* _About this task_:
Output only the lines from the line holding "[00:04:47.33 to 00:04:48.33]" through the close of the records, exactly as they appear, with all pictures omitted.

* _Records provided_:
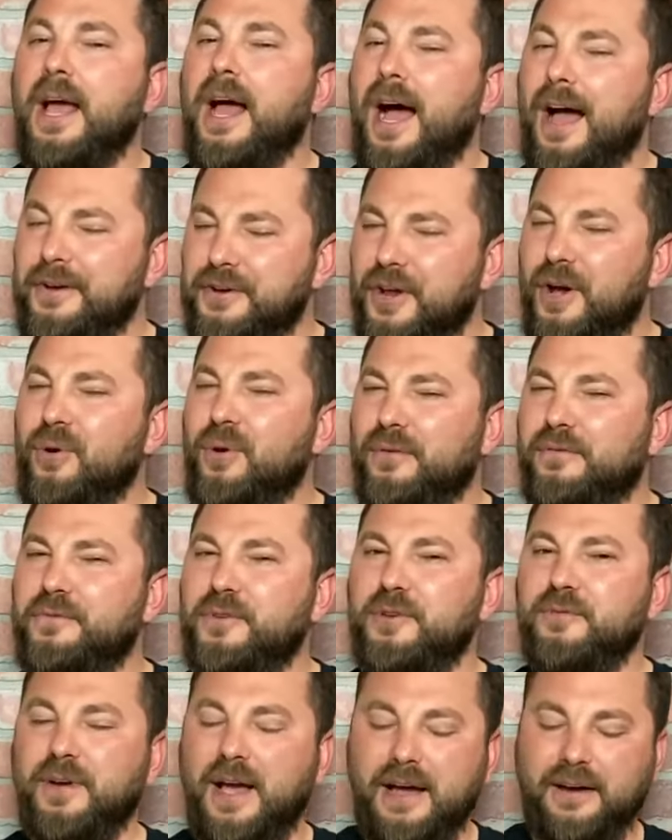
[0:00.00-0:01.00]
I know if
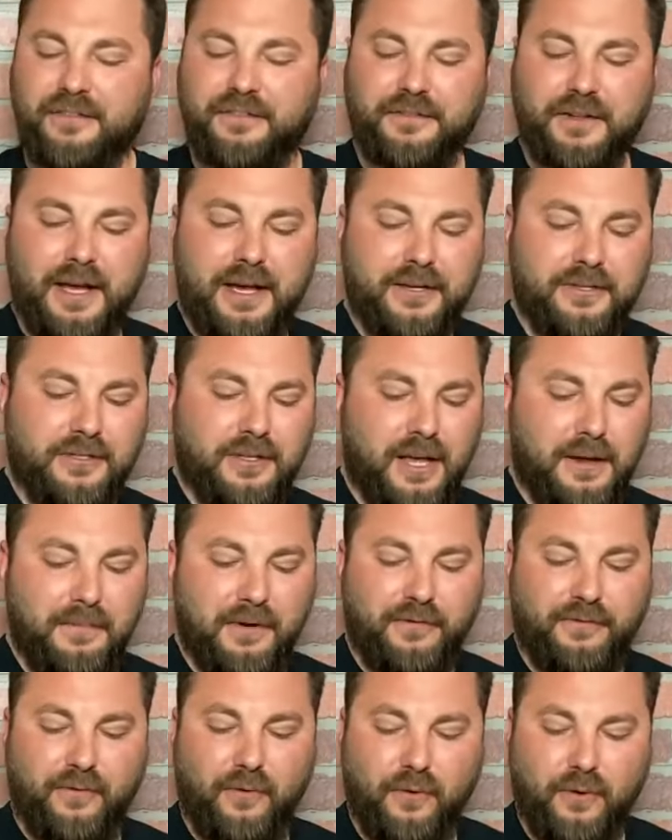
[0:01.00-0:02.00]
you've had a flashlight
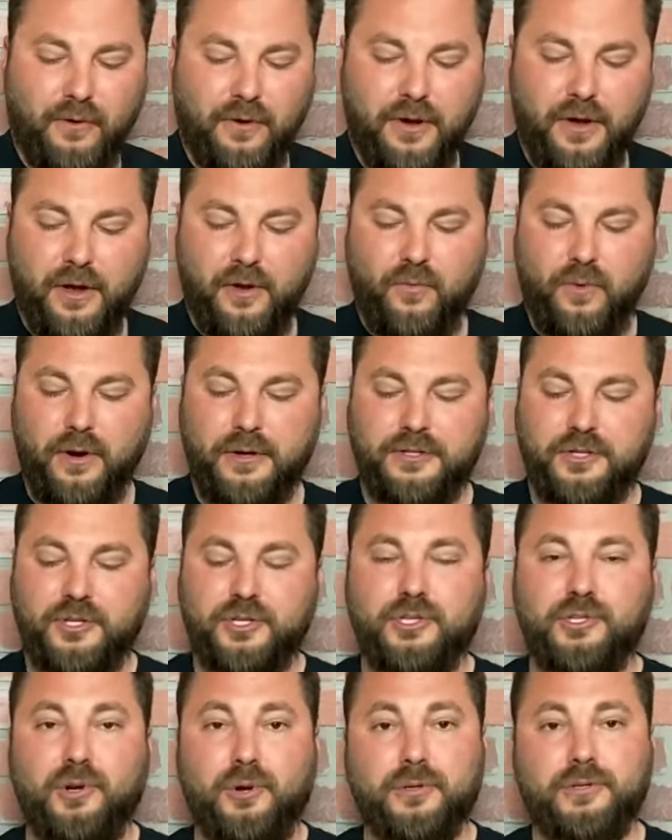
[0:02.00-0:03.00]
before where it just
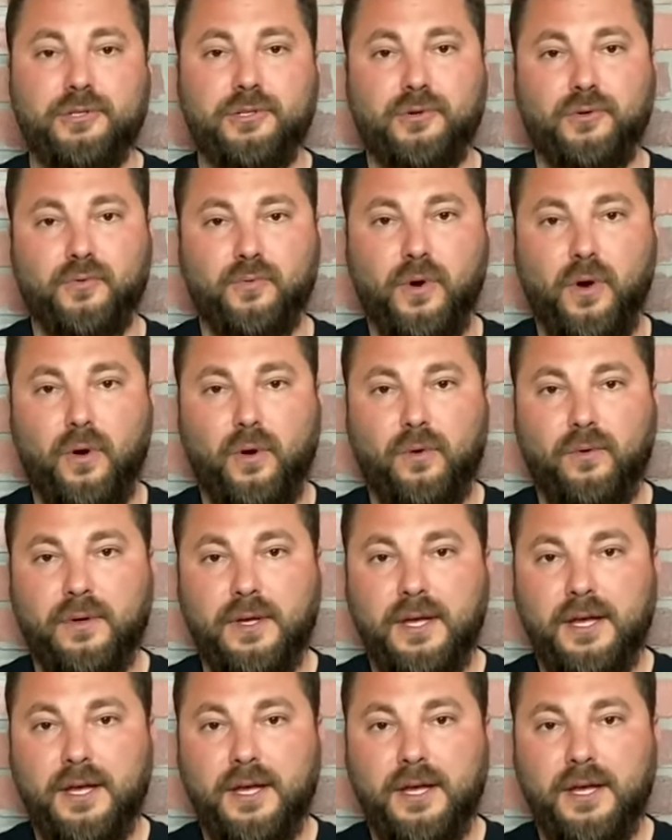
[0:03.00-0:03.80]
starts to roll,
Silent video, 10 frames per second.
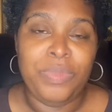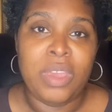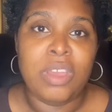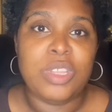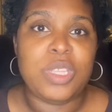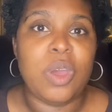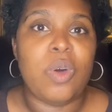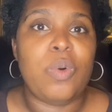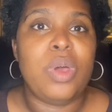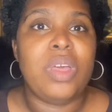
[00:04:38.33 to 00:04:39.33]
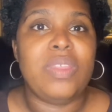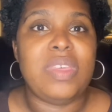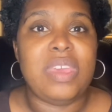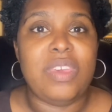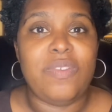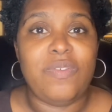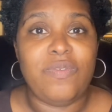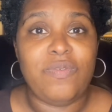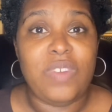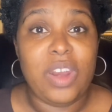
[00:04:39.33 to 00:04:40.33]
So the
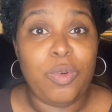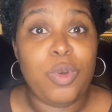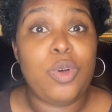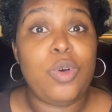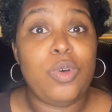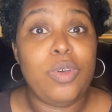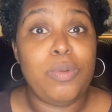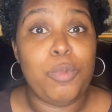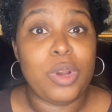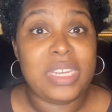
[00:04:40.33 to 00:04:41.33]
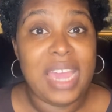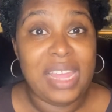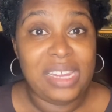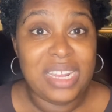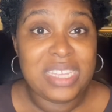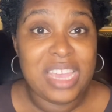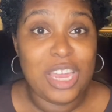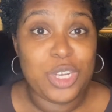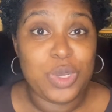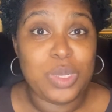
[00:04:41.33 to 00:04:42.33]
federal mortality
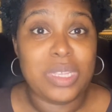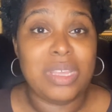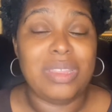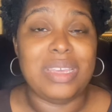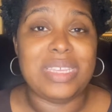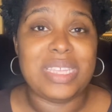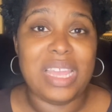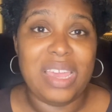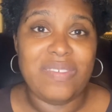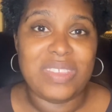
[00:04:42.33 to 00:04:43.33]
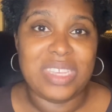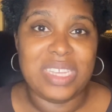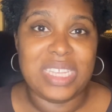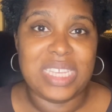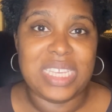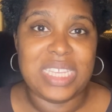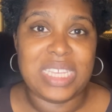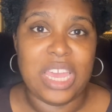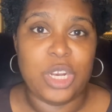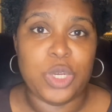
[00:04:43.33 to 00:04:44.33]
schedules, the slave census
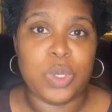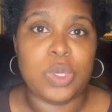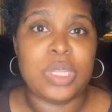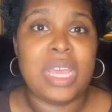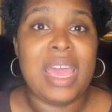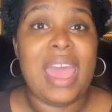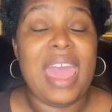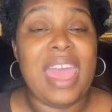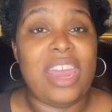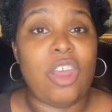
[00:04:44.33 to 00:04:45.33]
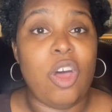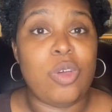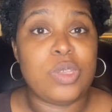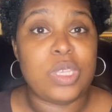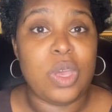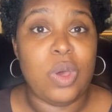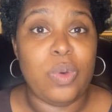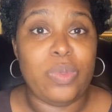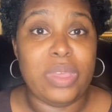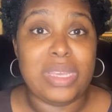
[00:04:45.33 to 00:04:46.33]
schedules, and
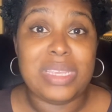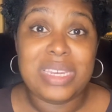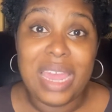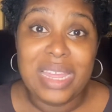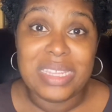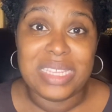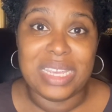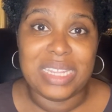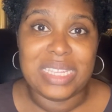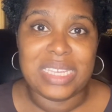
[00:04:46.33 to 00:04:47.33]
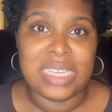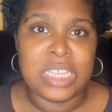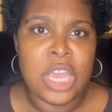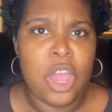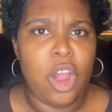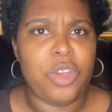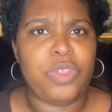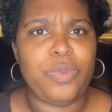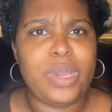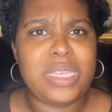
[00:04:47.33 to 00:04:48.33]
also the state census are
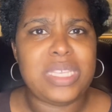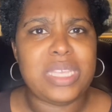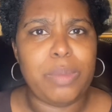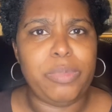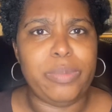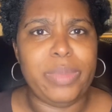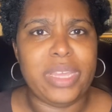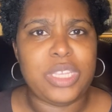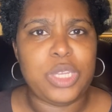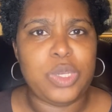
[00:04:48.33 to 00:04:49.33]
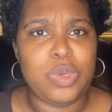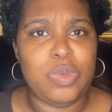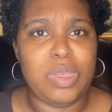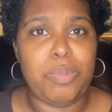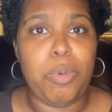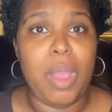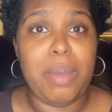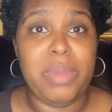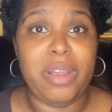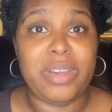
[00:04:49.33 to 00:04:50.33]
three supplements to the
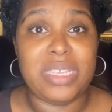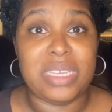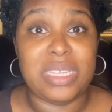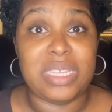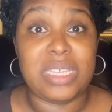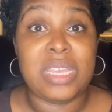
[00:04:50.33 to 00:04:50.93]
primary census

* _Response_:
[00:04:47.33 to 00:04:48.33]
also the state census are
[00:04:48.33 to 00:04:49.33]
[00:04:49.33 to 00:04:50.33]
three supplements to the
[00:04:50.33 to 00:04:50.93]
primary census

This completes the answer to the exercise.